Task to carry out:
The data that follows is to be copied exactly, with each image removed.

*** Opening of Provided data ***

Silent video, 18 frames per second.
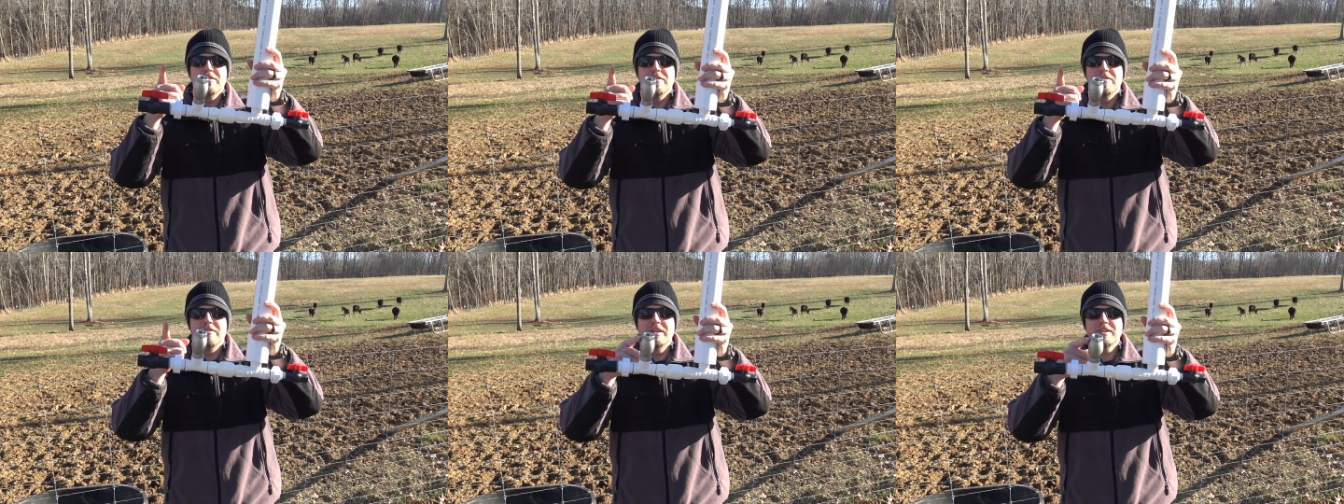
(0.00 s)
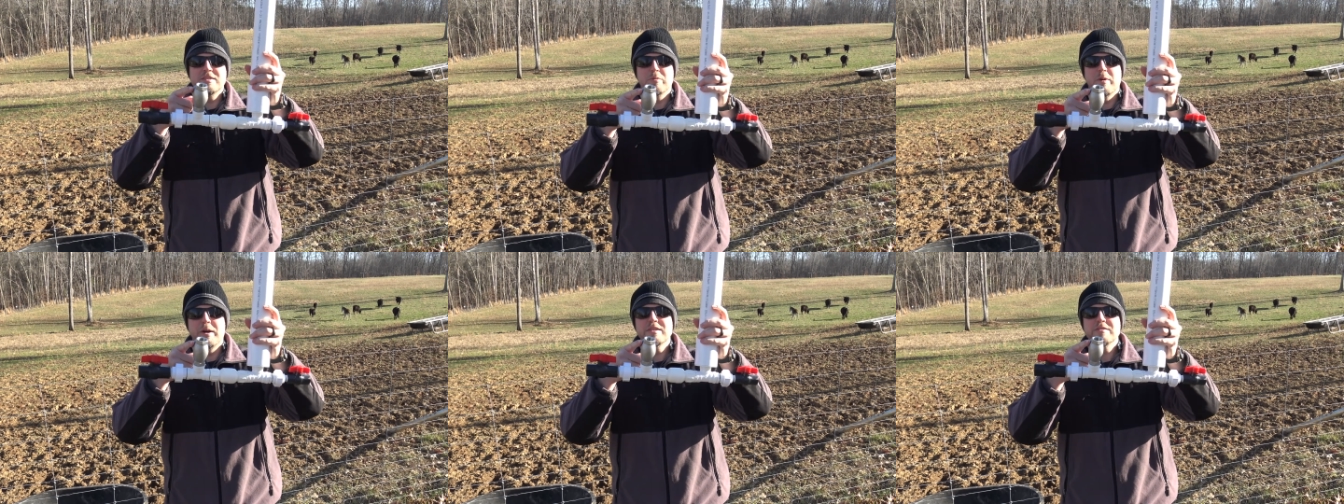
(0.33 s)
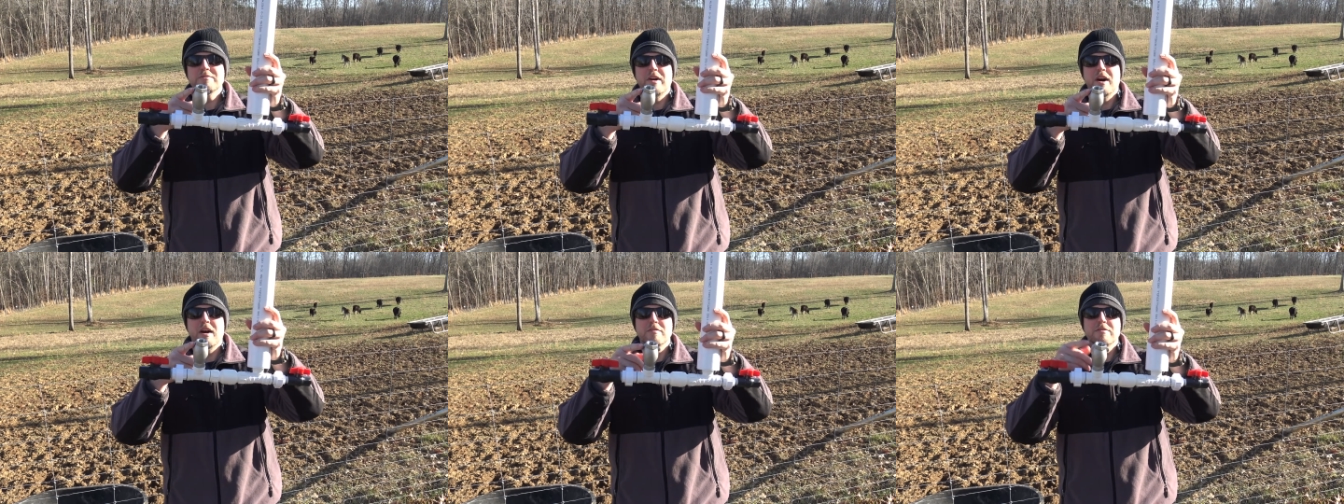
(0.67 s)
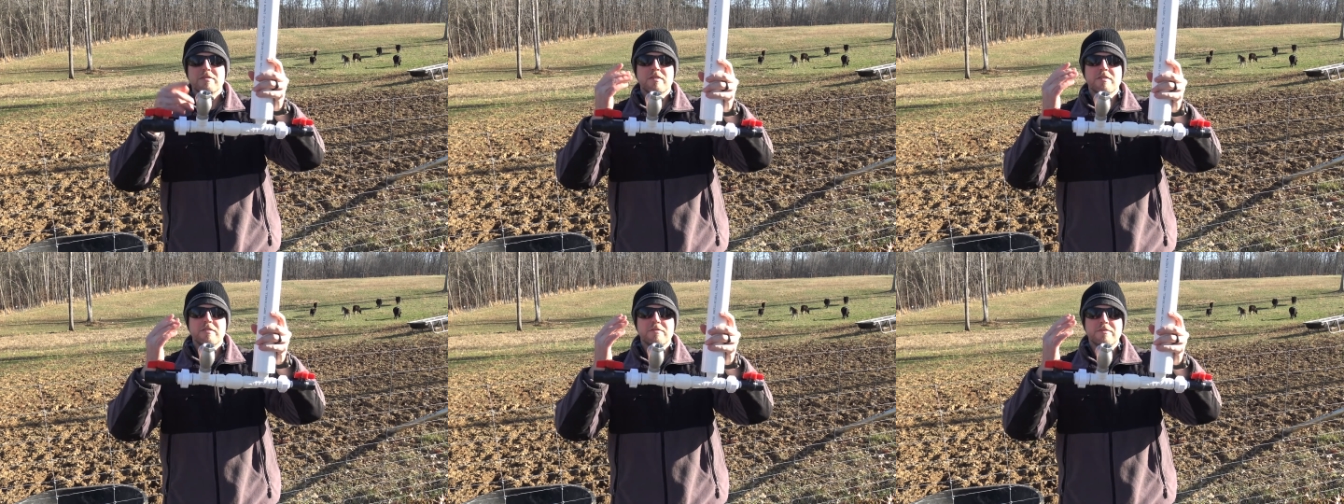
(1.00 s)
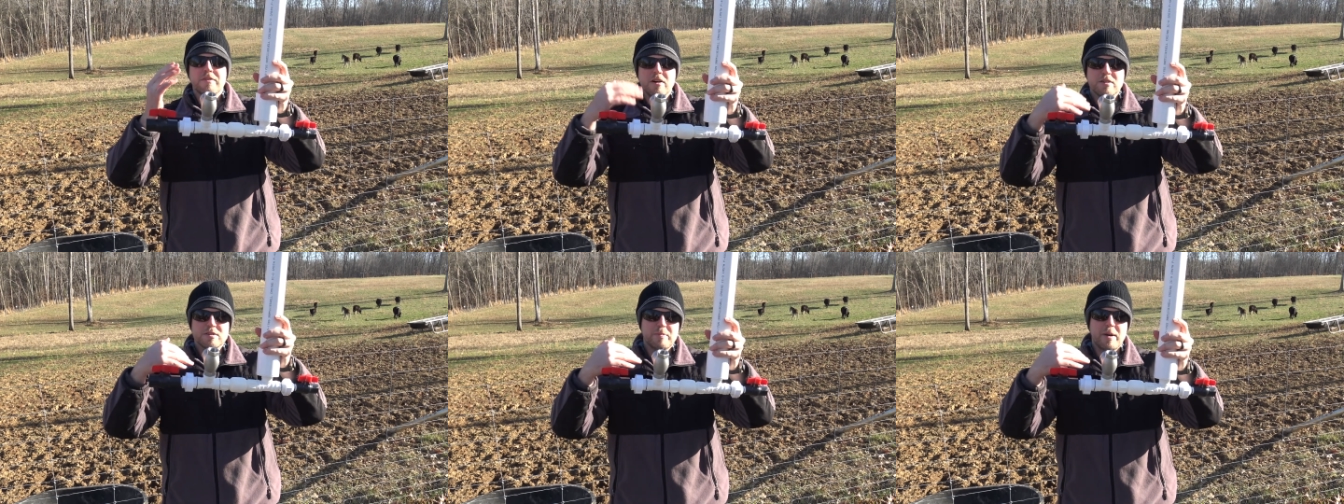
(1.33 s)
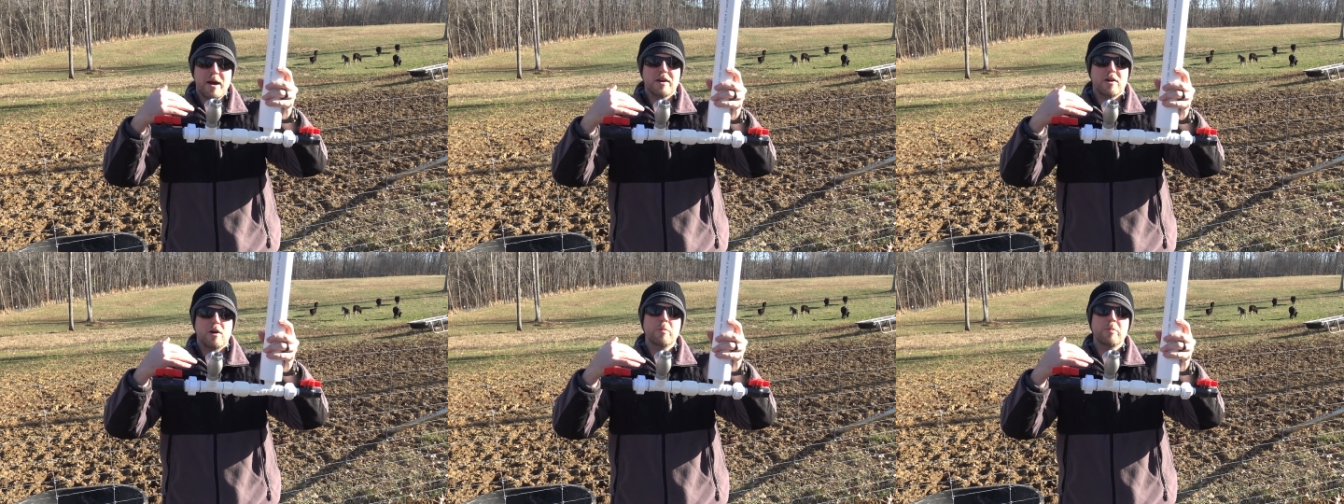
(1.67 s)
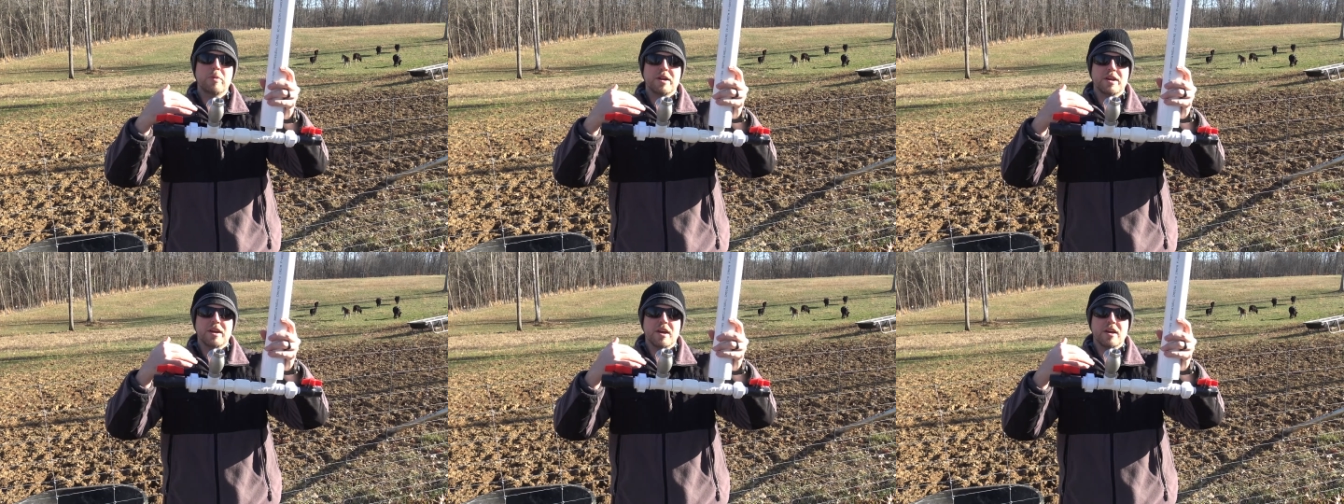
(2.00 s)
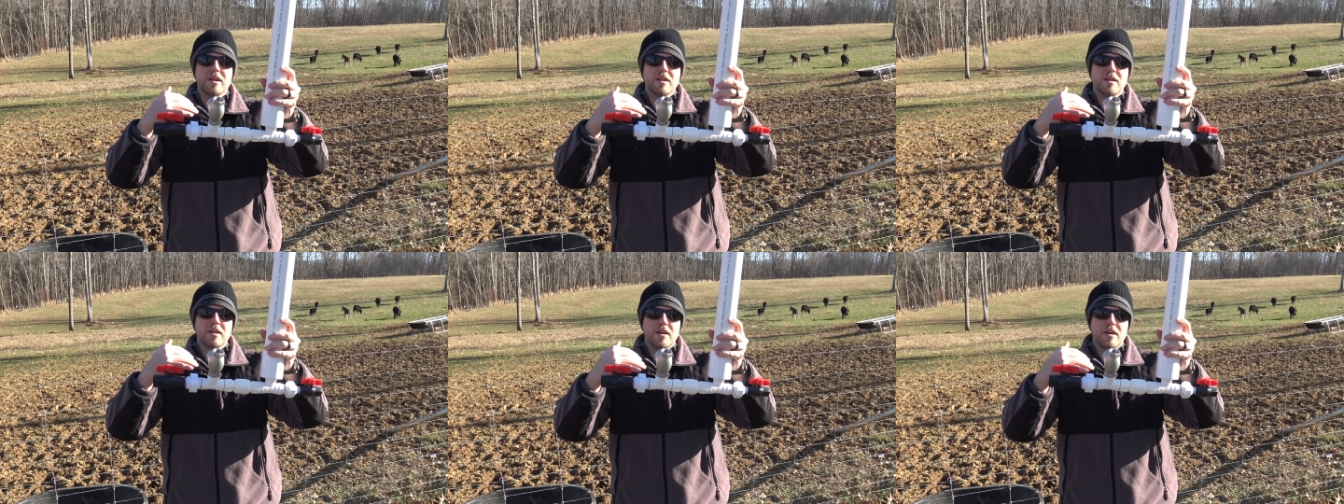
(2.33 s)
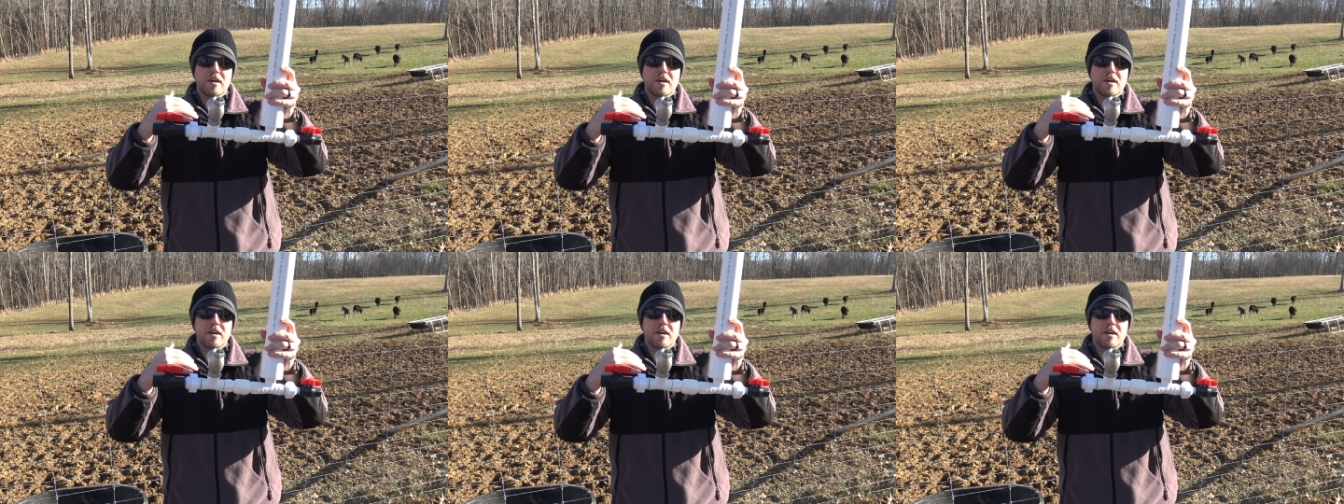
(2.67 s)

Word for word: this waste valve falls back open again.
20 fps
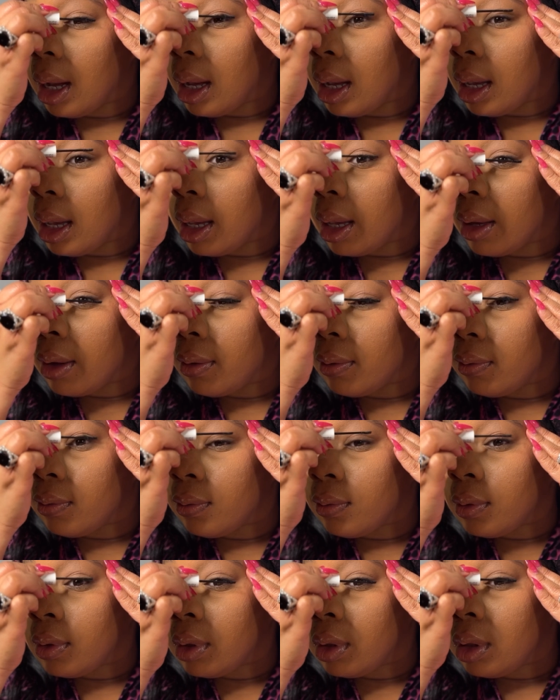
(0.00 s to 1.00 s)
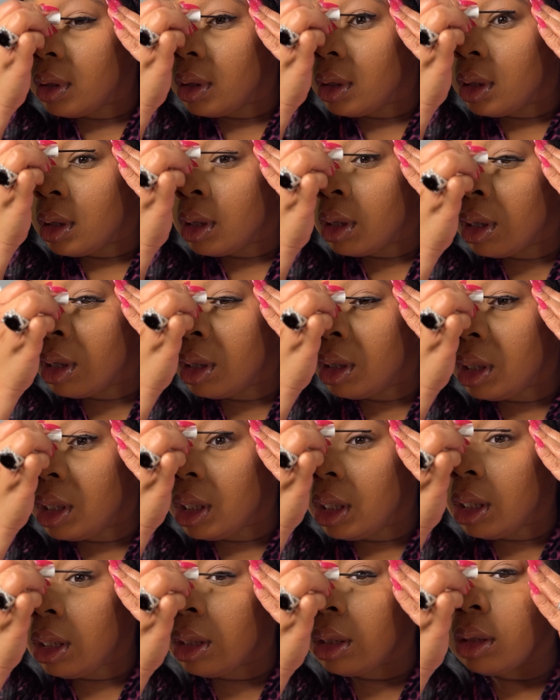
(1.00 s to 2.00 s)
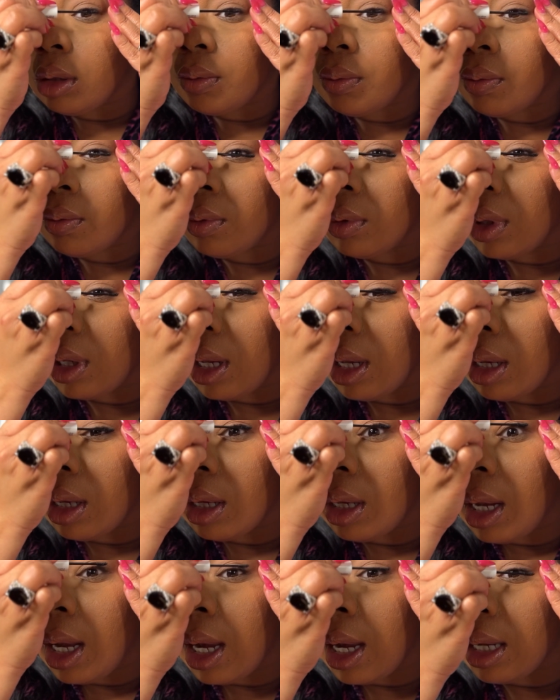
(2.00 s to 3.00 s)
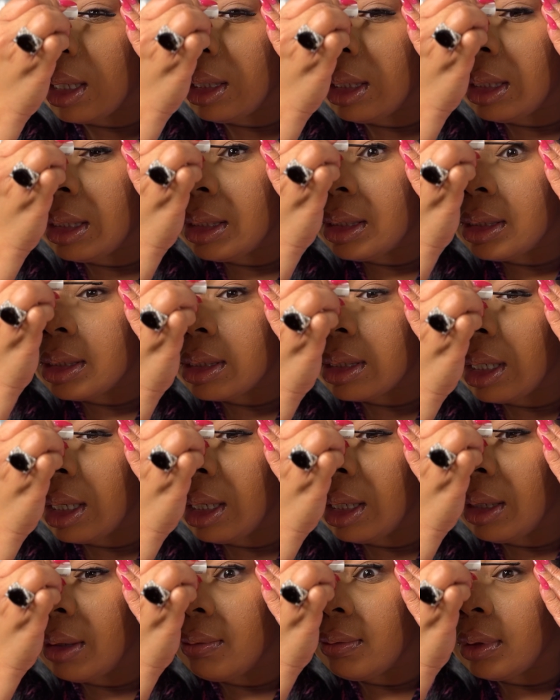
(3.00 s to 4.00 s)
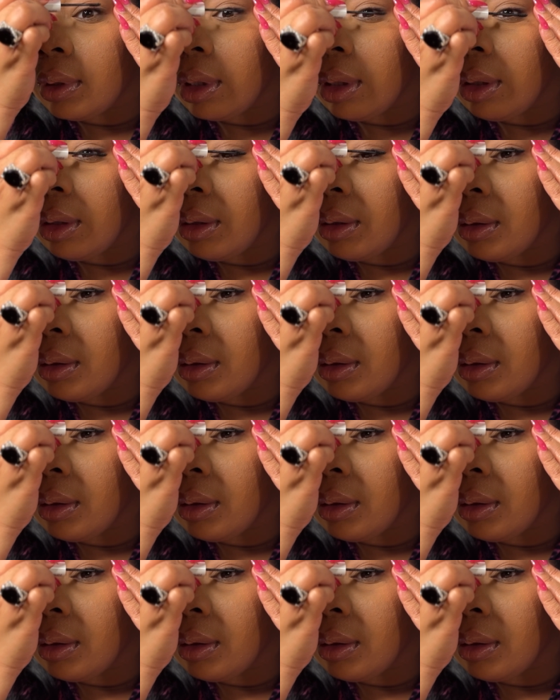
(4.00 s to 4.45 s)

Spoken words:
have hoodie eyelids. I have like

*** Close of Provided data ***

Answer box:
Silent video, 18 frames per second.
(0.00 s)
(0.33 s)
(0.67 s)
(1.00 s)
(1.33 s)
(1.67 s)
(2.00 s)
(2.33 s)
(2.67 s)

Word for word: this waste valve falls back open again.
20 fps
(0.00 s to 1.00 s)
(1.00 s to 2.00 s)
(2.00 s to 3.00 s)
(3.00 s to 4.00 s)
(4.00 s to 4.45 s)

Spoken words:
have hoodie eyelids. I have like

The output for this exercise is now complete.